There are still individuals who persist with the old “massage parlor” way of thinking, and the networks have a hard time weeding those people out. Some don’t even try. Craigslist tries to separate therapeutic massage from sexual service providers, but some still manage to make their way into the therapeutic listings. The network has a “flag erotic/sensual ads” feature in the therapeutic section in an attempt to police the problem, but it seems that two pop up for every one removed.

Your listings make it very clear that you provide nonsexual, therapeutic services. List your credentials, state license number, national certification number, professional affiliations and designations, and anything else that will make it evident that you are a professional massage therapist and not an adult entertainer.



All the Rage

Twitter and Facebook have become all the rage of late, with everyone from newscasters to politicians to bodyworkers coming into the social networking fold.
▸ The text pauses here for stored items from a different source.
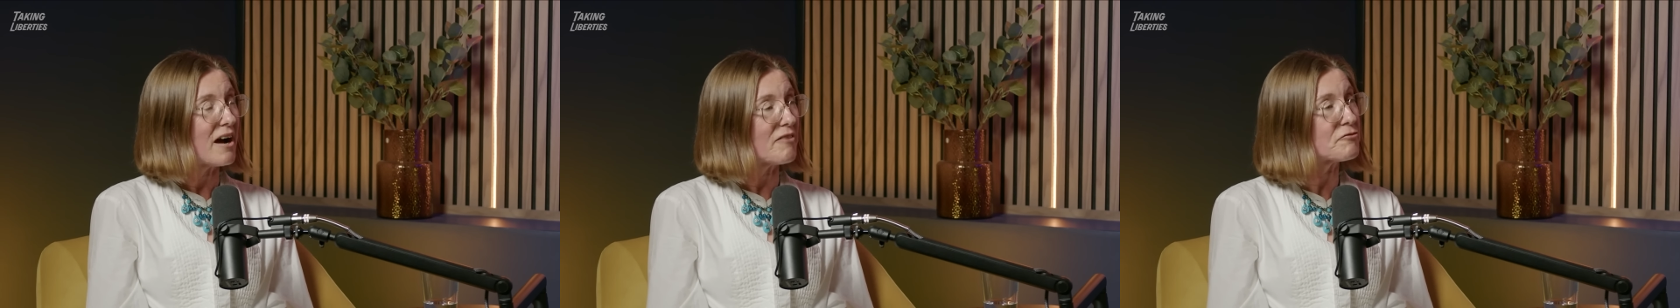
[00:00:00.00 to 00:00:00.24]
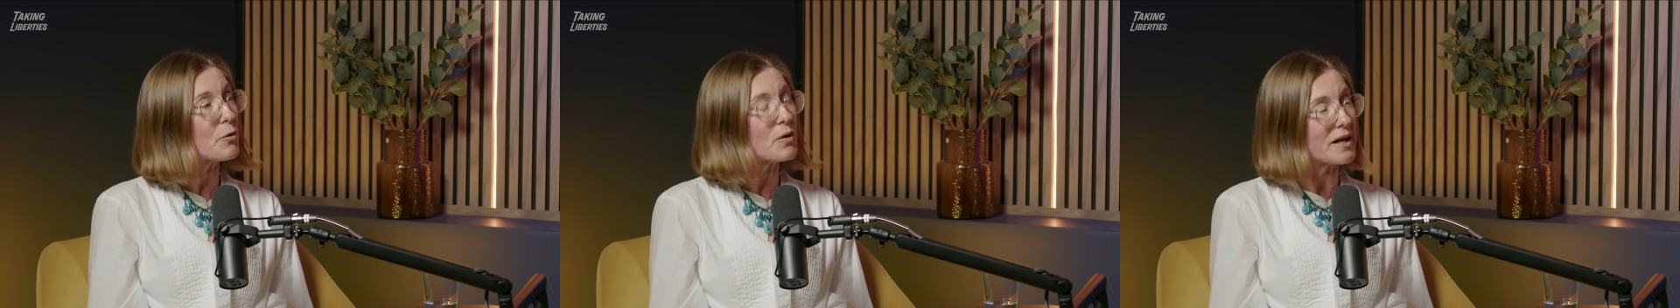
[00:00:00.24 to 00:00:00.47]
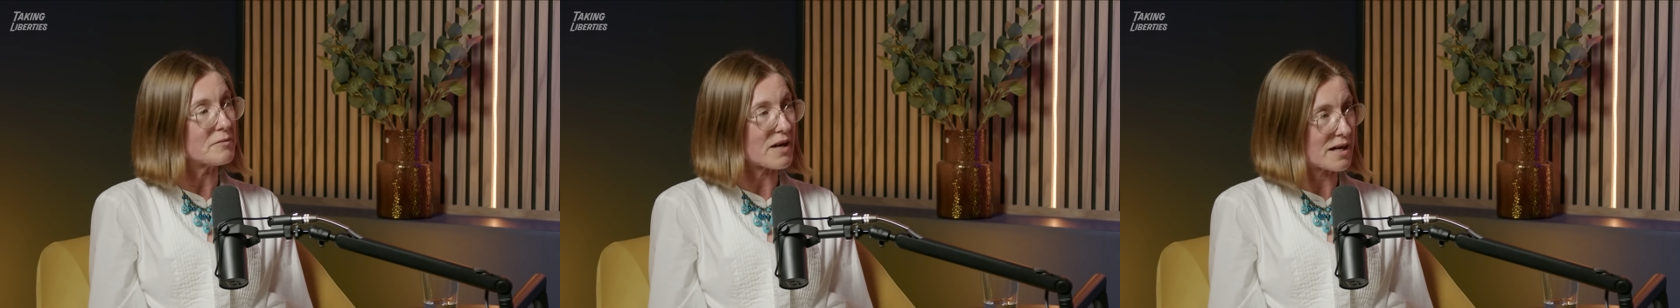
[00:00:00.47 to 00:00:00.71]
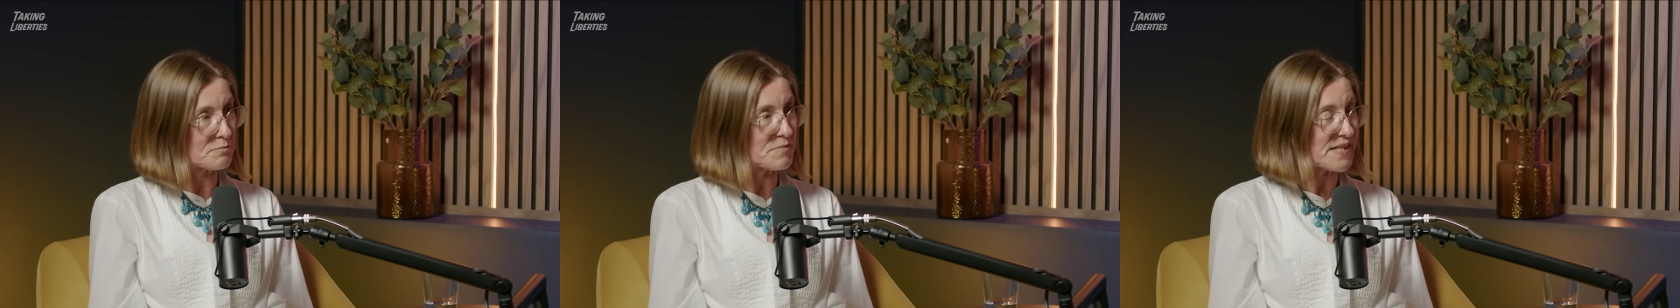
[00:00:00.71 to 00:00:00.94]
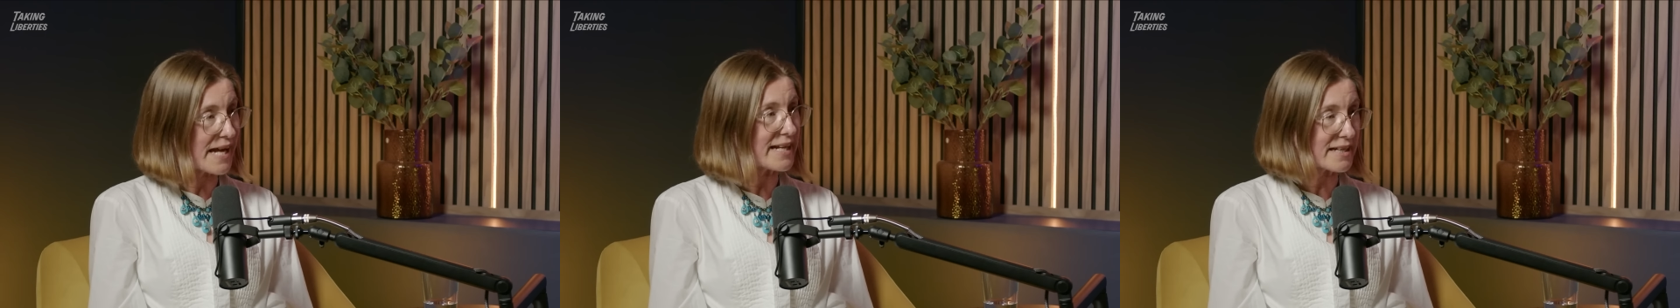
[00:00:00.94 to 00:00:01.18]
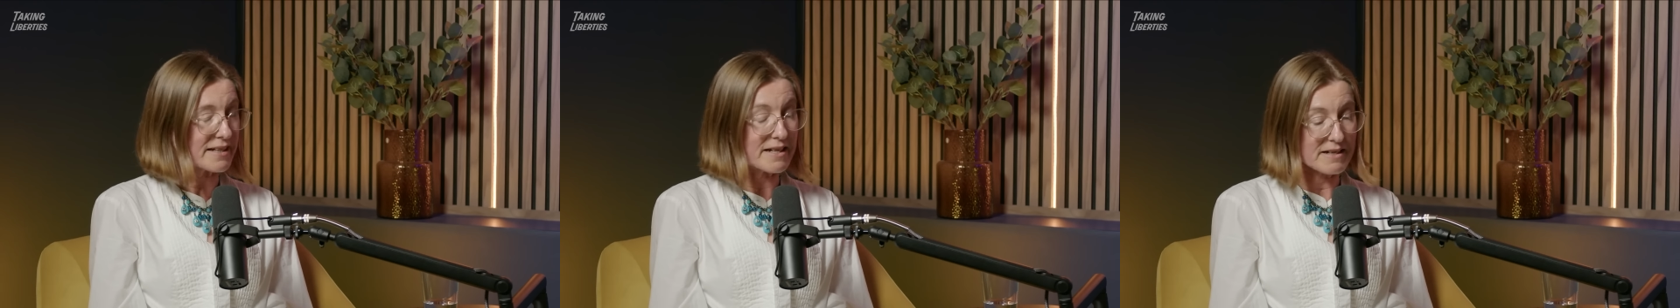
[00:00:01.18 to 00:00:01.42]
And for all I'm
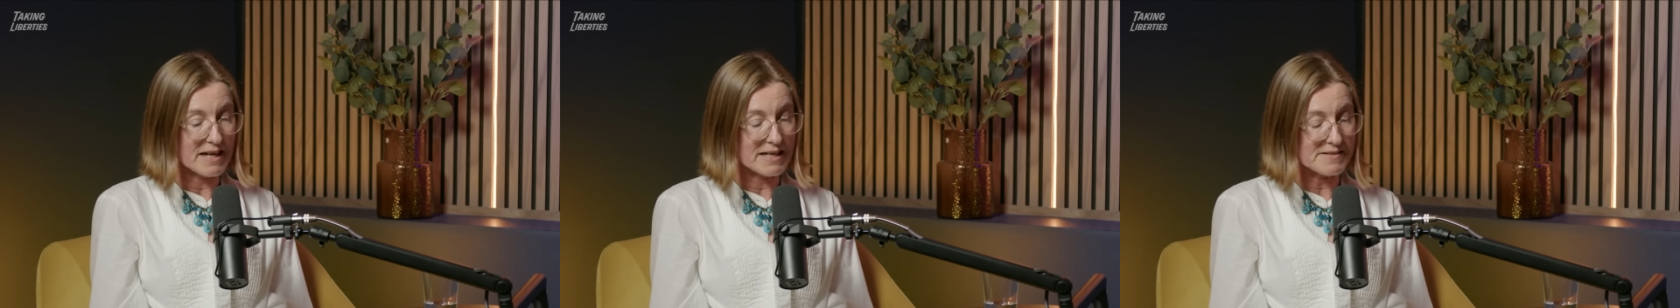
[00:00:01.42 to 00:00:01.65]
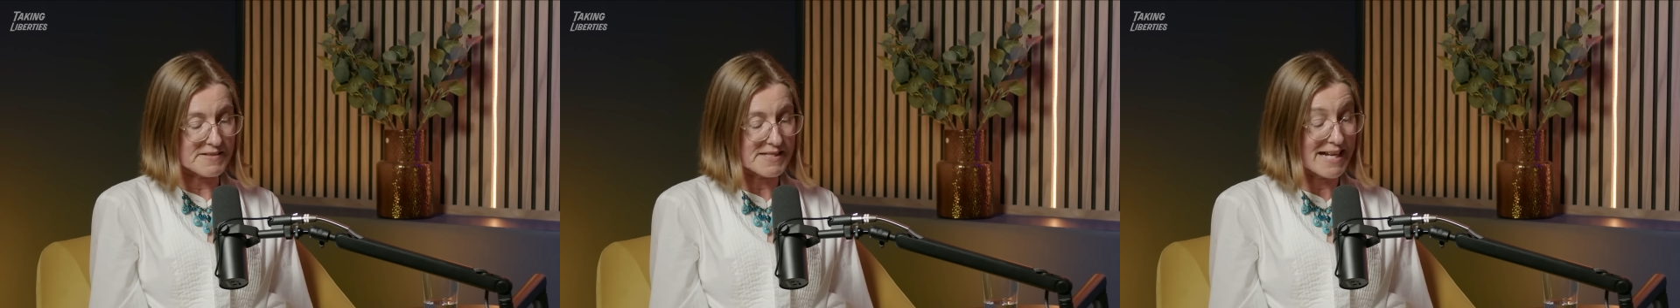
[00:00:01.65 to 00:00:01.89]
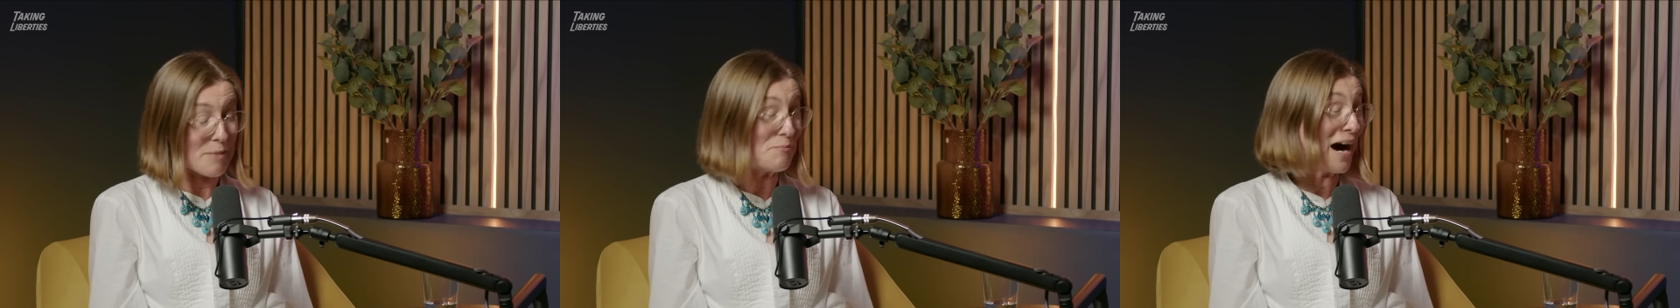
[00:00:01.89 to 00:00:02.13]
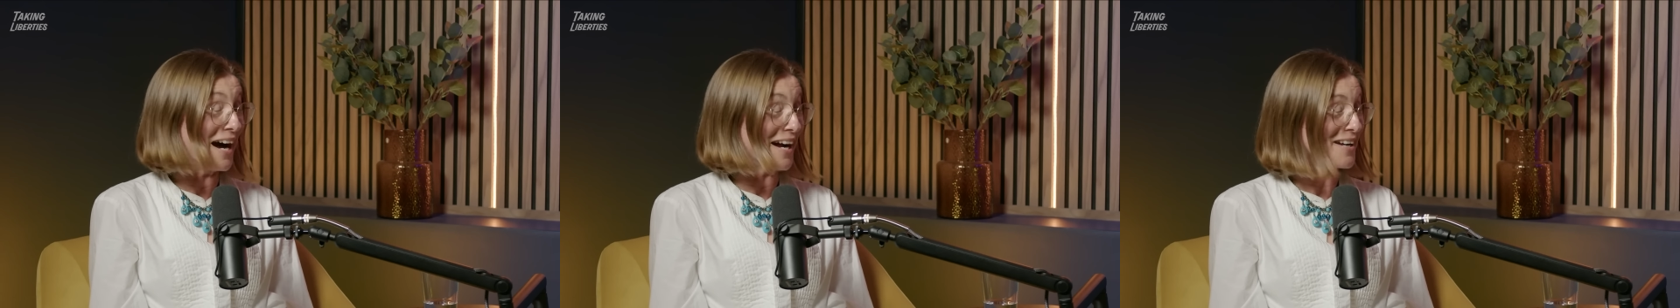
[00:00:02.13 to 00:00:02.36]
saying, and I stand by,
Whether it be to test the waters on a new ad campaign or merely to stay in touch with clients and customers, the world is atwitter in social networking.

According to the New York Times, it’s not just big business or the millions of individuals utilizing these resources: small businesses using these tools, too. Take, for example, massage therapist Mary Jenn in San Diego, who told the Times that she uses Twitter for letting clients know about last-minute appointments or special discounts. Within hours, she reports, her open appointment slots are filled up.

All generations are buying into this trend. CNN reports that the popularity of Facebook, for example, is growing exponentially with women over 55. There are approximately 1.5 million females over 55 using the site today, a 550 percent increase in just six months. Are these your clients? Are they waiting to hear from you?